In \((^4)\) a method is described for compressing the codes of words of an initial dictionary (text), which consists in the fact that the code of each subsequent letter of a word* is shifted relative to the code of the preceding letter toward the higher-order positions by one position and is summed modulo 2 in each position; here the letter codes are chosen with allowance for the probabilistic-statistical characteristics in the language. As a result of such a transformation, a compressed word code of \(n\) positions is obtained.

In order to reduce \(n\) for long words whose compressed word-code length is greater than some prescribed value, the codes of the terminal letters of the word may be added modulo 2 in each position without shifting relative to some preceding letter, i.e., the shift is performed \(k\) times:

\[ k_{\phi}=n-m, \tag{1} \]

where \(k_{\phi}\) is the fixed number of shifts.

For example, let \(n=11\) binary positions, and let the codes of the letters correspond to those code combinations \(m\) that are given below in the example; then compression of the word ГАЗЕТА will proceed as follows:

\[ \begin{array}{rrrrrrrrrrrl} & & & 1&1&1&1&0&0&0&0 & \mathrm{A}\\ & & & 1&1&0&1&1&0&0&0 & \mathrm{T}\\ + & & & 0&0&0&1&0&1&1&1 & \mathrm{E}\\ (\text{mod. }2) & & & 0&1&1&0&0&0&1&1 & \mathrm{Z}\\ & & & 1&1&1&1&0&0&0&0 & \mathrm{A}\\ & & & &0&1&0&0&0&1&1&1 & \Gamma\\ \cline{4-11} & & & 0&0&1&1&1&0&1&0&0&1&1 \end{array} \qquad \begin{array}{c} L\\ \uparrow\\ n\leftarrow \end{array} \]

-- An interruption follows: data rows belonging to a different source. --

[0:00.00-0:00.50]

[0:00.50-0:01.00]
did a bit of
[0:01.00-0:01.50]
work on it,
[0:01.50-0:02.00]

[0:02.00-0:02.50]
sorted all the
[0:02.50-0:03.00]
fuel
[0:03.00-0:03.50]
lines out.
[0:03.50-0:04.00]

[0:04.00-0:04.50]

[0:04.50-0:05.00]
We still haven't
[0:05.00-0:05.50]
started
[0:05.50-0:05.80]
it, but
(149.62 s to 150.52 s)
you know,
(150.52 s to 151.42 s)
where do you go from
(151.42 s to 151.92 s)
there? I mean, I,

Thus, with \(n=11\) binary positions and \(m=8\) binary positions for the word ГАЗЕТА of length \(L=6\) letters, it is necessary to make only three shifts relative to the first letter of this word; the remaining letters (T and A) are added modulo 2 in each position without shifting relative to the letter shifted last (E).

To resolve the ambiguity of compression that arises in the process of letter-by-letter compression of information by the method described, various distinguishing features may be applied, determined directly from the initial word. The code of the word’s features is generated in the compression unit simultaneously with compression of the word code.

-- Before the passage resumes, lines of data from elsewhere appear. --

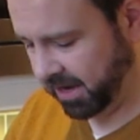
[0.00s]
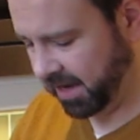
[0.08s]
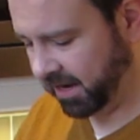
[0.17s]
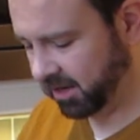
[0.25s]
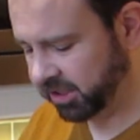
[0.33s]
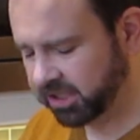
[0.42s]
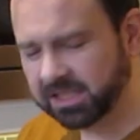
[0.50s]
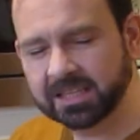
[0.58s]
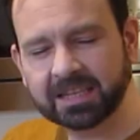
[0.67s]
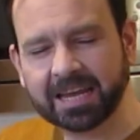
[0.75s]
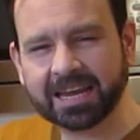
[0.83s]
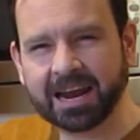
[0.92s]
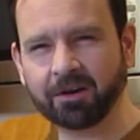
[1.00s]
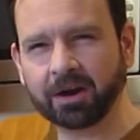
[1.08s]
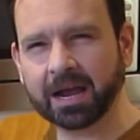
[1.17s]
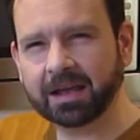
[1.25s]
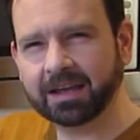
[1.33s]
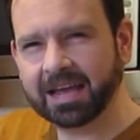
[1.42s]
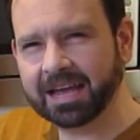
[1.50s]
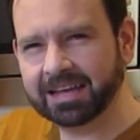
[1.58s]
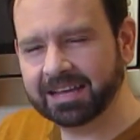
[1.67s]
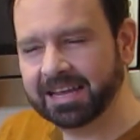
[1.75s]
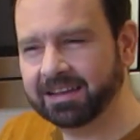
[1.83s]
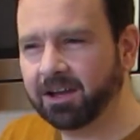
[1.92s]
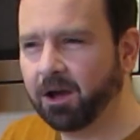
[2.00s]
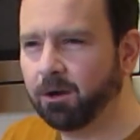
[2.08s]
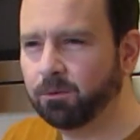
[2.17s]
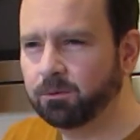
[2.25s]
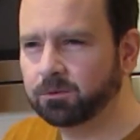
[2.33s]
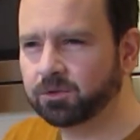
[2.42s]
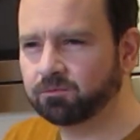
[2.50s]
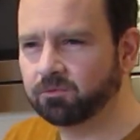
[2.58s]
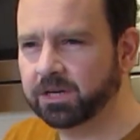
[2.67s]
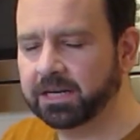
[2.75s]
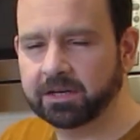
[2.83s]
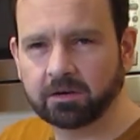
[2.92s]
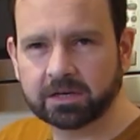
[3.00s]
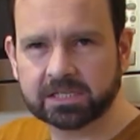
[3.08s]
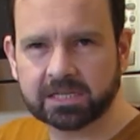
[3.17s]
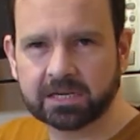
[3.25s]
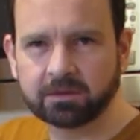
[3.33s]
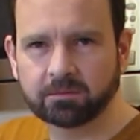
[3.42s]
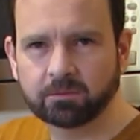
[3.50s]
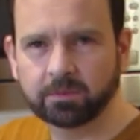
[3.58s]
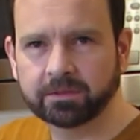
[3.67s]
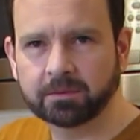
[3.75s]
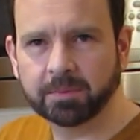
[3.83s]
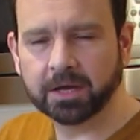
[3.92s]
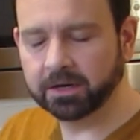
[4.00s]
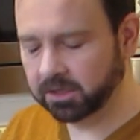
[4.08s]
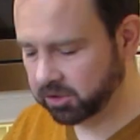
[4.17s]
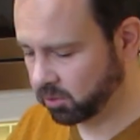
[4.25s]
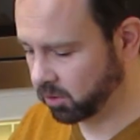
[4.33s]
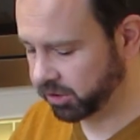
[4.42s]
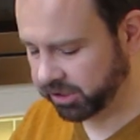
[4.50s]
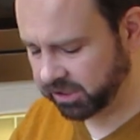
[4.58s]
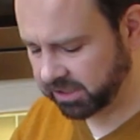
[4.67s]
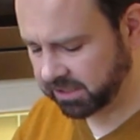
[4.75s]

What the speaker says: And I just think that carrot, it holds really nicely with the butternut squash.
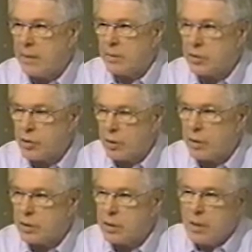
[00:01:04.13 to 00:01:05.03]
that in the
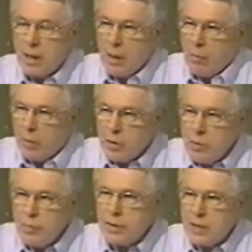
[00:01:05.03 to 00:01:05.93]
church? When
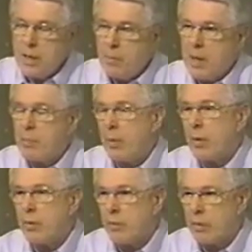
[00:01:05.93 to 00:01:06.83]
you see
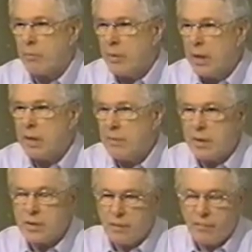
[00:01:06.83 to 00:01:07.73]
people who are really
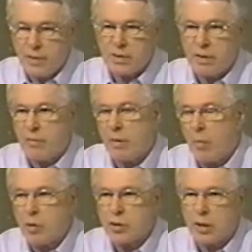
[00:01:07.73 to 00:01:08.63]
this defensive and
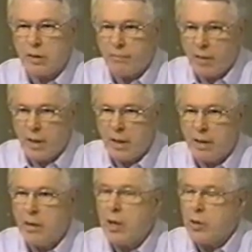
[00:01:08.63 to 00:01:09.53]
emotionally
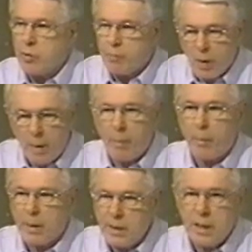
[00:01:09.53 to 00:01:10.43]
flooded, you
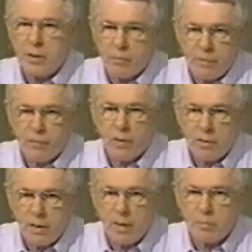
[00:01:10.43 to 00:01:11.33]
probably need to
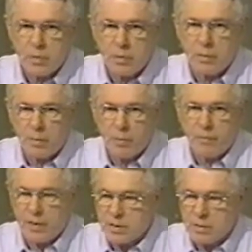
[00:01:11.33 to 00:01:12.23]
refer them to a
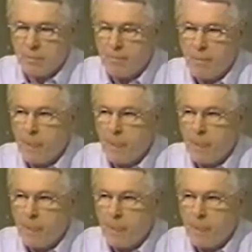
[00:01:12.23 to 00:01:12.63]
professional.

* By a word of the initial dictionary is meant a certain set of letters bounded by a space, and by a letter, any alphabet symbol in the Markov sense.

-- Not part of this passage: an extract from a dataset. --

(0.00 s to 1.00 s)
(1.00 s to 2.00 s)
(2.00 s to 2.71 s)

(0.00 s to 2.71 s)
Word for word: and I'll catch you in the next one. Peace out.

In the process of word-by-word coding by the method described, word-by-word compression of information is carried out, and as a result of this transformation a random number is produced which can be used as the address of the source word. The main purpose of coding the symbols of the alphabet with allowance for the probabilistic-statistical characteristics of the dictionary (text), and of applying this type of word-code compression, is that it is necessary to obtain the most uniform distribution of compressed word codes in some specified interval

\[ M = 0 - 2^n, \tag{2} \]

where \(M\) is the number of addresses in a particular storage device, \(n\) is the number of binary digits in the compressed word code, and to use the compressed word codes as addresses to a random-access memory.

The essence of the addressing method that uses compressed word codes as memory addresses is as follows (5). The code of the transformed word, obtained at the output of the compression unit or produced programmatically, consists of two parts: a) \(n_i\), the compressed word code, i.e., the address of the source word; b) \(t_i\), the code of the features of the source word.

The complete code of the transformed word \((n_i + t_i)\) uniquely characterizes any word in the entire set \(N\) of source words used (the dictionary), while

\[ 2^n \geq N,\qquad 2^{n+t} \gg N. \tag{3} \]

The set of transformed words \(N'\) is represented by two types of words: a) words with an address \(n_i\) that is not repeated for the given dictionary, and b) words with a \(k\)-fold repetition of the address \(n_i\) for the given dictionary, i.e., there are groups of ambiguous compressed word codes.

The words of any group of compression ambiguity \(\eta_i\) (\(i = 1, 2, \ldots, k\), where \(k\) is the last word in the group) are distinguished from one another by the word features \(t\). All words within each group of compression ambiguity are linked by ordinary readdressing. In this connection, for each address \(n_i\) a readdressing code \(\gamma_i\;(\equiv n_{i+j})\) is stored, pointing to the next word of the same group of compression ambiguity.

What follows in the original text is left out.